Camille Paglia, as only she can, goes on a tear, confessing her “dismay bordering on horror at the amateurism of the White House apparatus for domestic policy.” She takes a wrecking ball to the Obama health-care approach:

But who would have thought that the sober, deliberative Barack Obama would have nothing to propose but vague and slippery promises—or that he would so easily cede the leadership clout of the executive branch to a chaotic, rapacious, solipsistic Congress? House Speaker Nancy Pelosi, whom I used to admire for her smooth aplomb under pressure, has clearly gone off the deep end with her bizarre rants about legitimate town-hall protests by American citizens. She is doing grievous damage to the party and should immediately step down.

That’s not all that upsets her. She finds Obama lacking in both a coherent strategy (“Obama’s aggressive endorsement of a health-care plan that does not even exist yet, except in five competing, fluctuating drafts, makes Washington seem like Cloud Cuckoo Land”) and in candor on the substance:

You can keep your doctor; you can keep your insurance, if you’re happy with it, Obama keeps assuring us in soothing, lullaby tones. Oh, really? And what if my doctor is not the one appointed by the new government medical boards for ruling on my access to tests and specialists? And what if my insurance company goes belly up because of undercutting by its government-bankrolled competitor? Face it: Virtually all nationalized health systems, neither nourished nor updated by profit-driven private investment, eventually lead to rationing.

Nor does she appreciate the attempt to jam this all through: “I just don’t get it. Why the insane rush to pass a bill, any bill, in three weeks? And why such an abject failure by the Obama administration to present the issues to the public in a rational, detailed, informational way?”

And that’s just the warm-up. She dubs the invitation to rat out fellow citizens to the White House “blatant totalitarianism.” And she finds all the “soulless collectivism” of the Democratic party downright depressing.

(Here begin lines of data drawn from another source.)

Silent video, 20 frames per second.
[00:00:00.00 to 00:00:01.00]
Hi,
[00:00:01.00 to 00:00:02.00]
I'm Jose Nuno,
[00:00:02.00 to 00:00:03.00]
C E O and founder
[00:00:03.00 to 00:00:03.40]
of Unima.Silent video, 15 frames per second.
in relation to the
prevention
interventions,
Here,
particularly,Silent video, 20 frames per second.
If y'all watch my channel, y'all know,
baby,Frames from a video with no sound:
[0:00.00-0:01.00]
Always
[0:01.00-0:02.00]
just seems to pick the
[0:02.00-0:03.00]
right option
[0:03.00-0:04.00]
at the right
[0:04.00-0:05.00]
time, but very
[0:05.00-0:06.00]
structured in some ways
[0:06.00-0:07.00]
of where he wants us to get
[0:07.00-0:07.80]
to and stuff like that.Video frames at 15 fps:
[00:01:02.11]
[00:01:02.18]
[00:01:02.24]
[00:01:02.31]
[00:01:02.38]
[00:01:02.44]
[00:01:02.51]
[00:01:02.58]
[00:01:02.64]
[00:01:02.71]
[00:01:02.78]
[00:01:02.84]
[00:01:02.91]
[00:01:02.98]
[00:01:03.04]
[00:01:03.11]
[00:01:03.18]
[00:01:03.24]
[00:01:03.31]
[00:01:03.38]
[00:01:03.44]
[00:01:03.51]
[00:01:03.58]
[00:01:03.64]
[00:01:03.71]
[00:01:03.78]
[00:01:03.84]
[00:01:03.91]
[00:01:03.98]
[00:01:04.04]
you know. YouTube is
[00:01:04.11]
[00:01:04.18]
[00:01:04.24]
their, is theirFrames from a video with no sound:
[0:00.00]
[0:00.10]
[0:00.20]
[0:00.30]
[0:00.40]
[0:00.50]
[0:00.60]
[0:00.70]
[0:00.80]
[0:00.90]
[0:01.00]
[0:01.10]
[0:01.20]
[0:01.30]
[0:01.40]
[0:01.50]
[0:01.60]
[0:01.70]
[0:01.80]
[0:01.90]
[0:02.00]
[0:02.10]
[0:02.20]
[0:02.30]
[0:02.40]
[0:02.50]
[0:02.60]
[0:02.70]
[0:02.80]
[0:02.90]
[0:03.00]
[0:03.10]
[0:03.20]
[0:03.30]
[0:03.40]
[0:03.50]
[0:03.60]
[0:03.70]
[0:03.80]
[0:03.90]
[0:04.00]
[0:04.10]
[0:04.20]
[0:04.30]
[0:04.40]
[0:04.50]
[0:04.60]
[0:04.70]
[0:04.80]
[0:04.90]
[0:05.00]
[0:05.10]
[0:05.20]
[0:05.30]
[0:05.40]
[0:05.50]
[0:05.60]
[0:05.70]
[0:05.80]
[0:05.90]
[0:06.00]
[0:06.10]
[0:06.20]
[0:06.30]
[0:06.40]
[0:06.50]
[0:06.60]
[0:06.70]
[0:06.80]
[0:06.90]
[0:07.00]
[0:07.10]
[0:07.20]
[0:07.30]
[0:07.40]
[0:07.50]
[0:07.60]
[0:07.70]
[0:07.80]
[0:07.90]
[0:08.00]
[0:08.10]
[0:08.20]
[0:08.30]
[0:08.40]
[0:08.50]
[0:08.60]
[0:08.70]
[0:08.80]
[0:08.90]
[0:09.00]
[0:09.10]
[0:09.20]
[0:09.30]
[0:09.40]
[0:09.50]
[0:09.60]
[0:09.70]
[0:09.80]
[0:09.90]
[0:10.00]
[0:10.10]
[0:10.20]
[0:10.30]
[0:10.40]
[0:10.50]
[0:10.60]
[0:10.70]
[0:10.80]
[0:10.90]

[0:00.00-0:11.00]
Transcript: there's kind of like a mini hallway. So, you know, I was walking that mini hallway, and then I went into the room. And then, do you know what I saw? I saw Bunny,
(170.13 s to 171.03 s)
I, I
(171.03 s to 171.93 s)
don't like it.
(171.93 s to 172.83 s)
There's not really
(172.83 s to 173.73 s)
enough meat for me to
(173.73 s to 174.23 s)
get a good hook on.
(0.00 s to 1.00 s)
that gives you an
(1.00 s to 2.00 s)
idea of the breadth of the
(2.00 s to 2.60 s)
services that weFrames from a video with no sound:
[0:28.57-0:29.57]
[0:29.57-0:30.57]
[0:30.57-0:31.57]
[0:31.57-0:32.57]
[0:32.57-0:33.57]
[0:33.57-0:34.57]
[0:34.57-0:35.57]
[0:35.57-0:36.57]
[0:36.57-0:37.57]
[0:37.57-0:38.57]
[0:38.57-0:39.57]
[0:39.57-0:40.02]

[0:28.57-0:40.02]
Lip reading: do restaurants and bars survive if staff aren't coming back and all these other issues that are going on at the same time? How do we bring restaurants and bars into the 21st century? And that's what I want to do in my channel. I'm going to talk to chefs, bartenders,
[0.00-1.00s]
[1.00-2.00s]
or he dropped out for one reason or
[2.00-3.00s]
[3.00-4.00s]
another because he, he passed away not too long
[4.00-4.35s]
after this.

Well, some of us aren’t as surprised. Many suspected that Obama was an ultra-leftist running a fundamentally dishonest campaign. A net decrease in spending, a fervent pro-Israeli Middle East policy, a line-by-line budget-cutting exercise, no taxes on the non-rich (smokers? energy users?), and a lobbyist-free government are among the long-since-discarded promises. Some of us observed his heavy-handed campaign tactics (e.g., jamming radio stations that attempted to explore the Bill Ayers connection, asking the Justice Department to investigate third-party groups, ludicrously dishonest campaign ads to tar John McCain as anti-immigrant) and suspected we would be in for some unprecedented Chicago Way politics.

But many Americans previously sympathetic to Obama had not an inkling about what was in store. The disillusionment sweeping over so many shouldn’t be discounted. This phenomenon is real and may have long-lasting consequences for the president’s agenda and political viability. He may be wise enough to undertake a course correction and regain the support of the public. However, he better get cracking—there are many like Paglia (albeit, not as articulate) who are reeling and whose faith will not be easily restored.